Stored data:
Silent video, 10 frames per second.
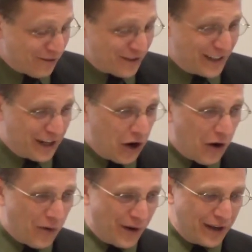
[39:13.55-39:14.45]
really
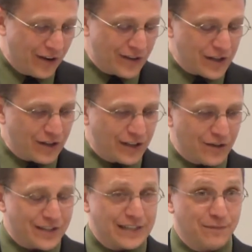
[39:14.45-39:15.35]
go, you know, it's hard to
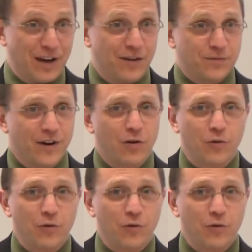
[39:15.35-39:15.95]
go 60 miles per hour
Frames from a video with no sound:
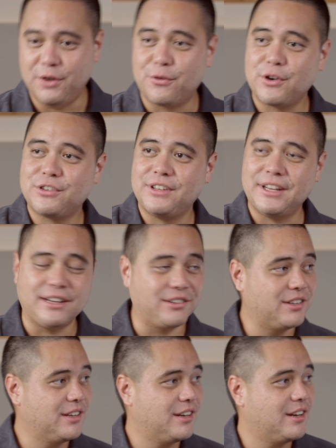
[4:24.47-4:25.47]
first thing
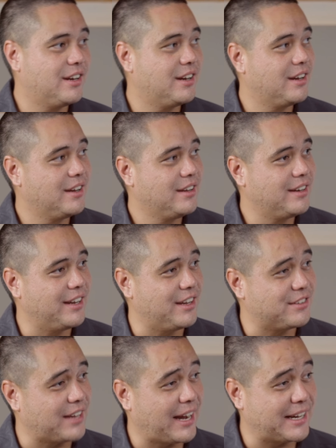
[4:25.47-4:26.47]

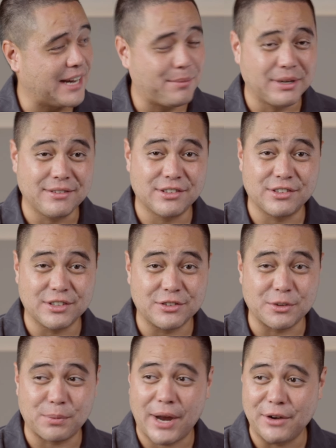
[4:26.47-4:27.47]
is I can't believe this is a
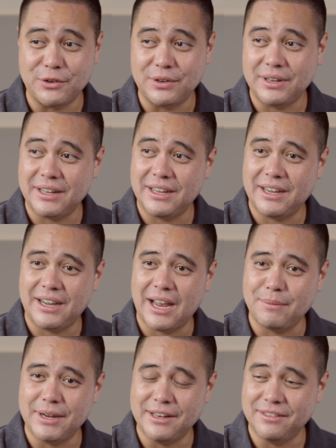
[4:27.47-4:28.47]
soprano.
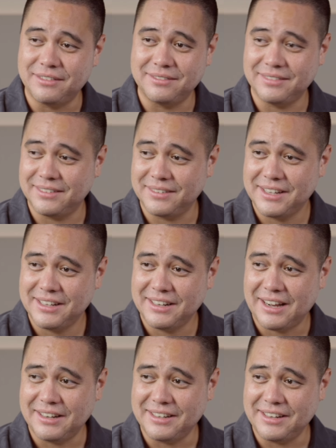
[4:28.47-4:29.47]
I
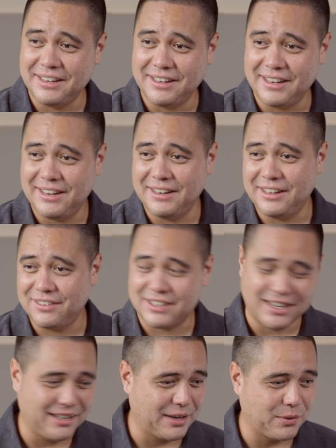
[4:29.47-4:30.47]
mean, it's
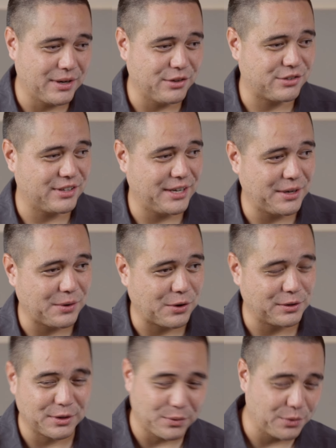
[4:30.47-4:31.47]
kind of like what I was saying
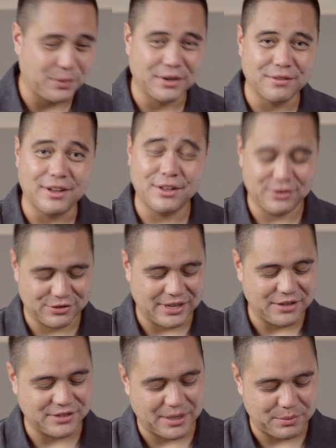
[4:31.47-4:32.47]
earlier with one of the other
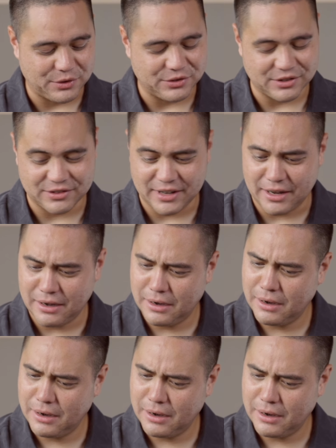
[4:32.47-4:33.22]
sound samples, is that,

__Task directions__. Repeat the data word for word. Images are not part of the copy.

__Task output__.
Silent video, 10 frames per second.
[39:13.55-39:14.45]
really
[39:14.45-39:15.35]
go, you know, it's hard to
[39:15.35-39:15.95]
go 60 miles per hour
Frames from a video with no sound:
[4:24.47-4:25.47]
first thing
[4:25.47-4:26.47]

[4:26.47-4:27.47]
is I can't believe this is a
[4:27.47-4:28.47]
soprano.
[4:28.47-4:29.47]
I
[4:29.47-4:30.47]
mean, it's
[4:30.47-4:31.47]
kind of like what I was saying
[4:31.47-4:32.47]
earlier with one of the other
[4:32.47-4:33.22]
sound samples, is that,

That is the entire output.